Free Will

It's a terrible dilemma - how to assess responsibility and culpability? If we know a certain genotype or upbringing predisposes to antisocial behaviour, are these mitigating circumstances? What are the lines (how should we draw them?) between abnormal behaviour, criminal behaviour, and mental illness?

I think that for now, it is definitely best to have the majority of humans believe that they do have free will. Else we would have srs problems.
 
Well, we do have a choice. You could choose to give up your will to some sort of cult or other ideological group of some sort, if you wanted to.

So, therefore, I would argue:

We all have potential to act as though we have free will.
 
OK, after having lurked in plenty of the Free Will threads in the past, one thing that was never made quite clear to me is what exactly does eveyone mean by "will". Is it the ability to make a decision, the outcome of the decision, or something completely different? That word is used in enough different contexts that it is really meaningless in the statement as worded in the OP.

Meh, I thought I had the willpower to avoid this type of discussion for at least another couple of months.
 
OK, after having lurked in plenty of the Free Will threads in the past, one thing that was never made quite clear to me is what exactly does eveyone mean by "will". Is it the ability to make a decision, the outcome of the decision, or something completely different? That word is used in enough different contexts that it is really meaningless in the statement as worded in the OP.

Meh, I thought I had the willpower to avoid this type of discussion for at least another couple of months.

I always thought it meant that "you" as a conscious rational entity, can determine the outcome of a "choice", without regard for causality(the outcome of the selection can not be calculable beforehand given unlimited computing power and full knowledge of the involved entry variables, and thought processing algorithms).

For all of you guys that do believe in free will, I would ask you the following:

What part of the human mind is immune to causality, and how does this translate into "you" being the decision maker?

I have already addressed the "randomness" bit satisfactorily(I think?), and shown why it would not amount to free will.

I would really love to believe that I do truly have free will. I was honestly quite upset to come to this conclusion years ago.
 
Oh, people were serious? I thought this was just another exercise in making unfalsifiable statements.
 
Oh, people were serious? I thought this was just another exercise in making unfalsifiable statements.

I am not saying that this is some scientific viewpoint that I hold. I understand that this is philosophical.

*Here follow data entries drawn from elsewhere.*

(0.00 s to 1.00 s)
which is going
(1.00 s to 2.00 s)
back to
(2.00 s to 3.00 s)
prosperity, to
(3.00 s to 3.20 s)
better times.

I just do not think that the onus should be on me to prove that free will does not exist. Instead, those who do believe in free will, should be able to describe the mechanism behind it, and how the mind is able to violate rules that everything else in the universe seems bound by.

This debate is interesting, but I can agree that from a pragmatic standpoint, it is pretty useless.
 
Free will ? Nope.

My mom told me that according to Sylvia Browne our life pattern has already been determined before we are born.
 
Actually, Gate, that's why I started by asking "what do you mean by it?" To me "free will" merely means that nobody else takes the decisions for you, and their result is not pre-determined. You seem to think that if it's not a completely random thing, i.e., if you had any causes for that decision at all, then it wasn't free will.

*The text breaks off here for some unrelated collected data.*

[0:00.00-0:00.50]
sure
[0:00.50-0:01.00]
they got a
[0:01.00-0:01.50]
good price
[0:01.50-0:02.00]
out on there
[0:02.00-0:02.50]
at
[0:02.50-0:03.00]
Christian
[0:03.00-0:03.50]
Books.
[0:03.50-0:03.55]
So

My point is merely: is that causality _complete_? Was every single decision you ever took pre-determined by the data you have? I don't think anyone can make that kind of a claim yet.

Also it seems to me like you make a definitive claim that it doesn't exist and can't exist, so you do have a burden of proof in there. Just formulating the claim in the negative isn't a way out. E.g., if I claimed that aliens can't exist because they'd violate the laws of the universe, or that the sun doesn't exist and it's just an illusion, I'd still have a burden of proof even though it's in the negative.

The only position that really doesn't need defending is not making a claim at all. Basically, "I haven't seen any evidence to make me believe in X, so I see no reason to bother with that."
 
Also, just to make it clear: the reason why I introduced the randomness of the world in this discussion was to elliminate the possibility of a long-term deterministic world. I.e., predestination.

That, of course, doesn't preclude more immediate determinism, but it does put some limits on much grander claims than that.
 
There are those who say that the world is either deterministic or not, and if it is not deterministic, there must be an element of randomness (probablility = biased randomness). But if deterministic, wherefore free will?

Free will doesn't exist. Randomness isn't free will and determinism isn't, either. Unless someone can propose a mechanism by which one makes decisions not randomly AND not based on previous experiences, that horse is dead, dead, dead.
 
Might've been thought-provoking before Socrates.
So something is no longer thought-provoking if it has a long history? ISTM that some people won't have discussed it and some who have might want to revisit it. It's entirely optional...
 
This debate is interesting, but I can agree that from a pragmatic standpoint, it is pretty useless.
A reasonably enlightened society has to discriminate between physical responsibility and moral or social responsibility. With lawyers ever more keen to use "My <genes/medication/behavioural modifier of choice> made me do it" defences, the task is becomes more difficult.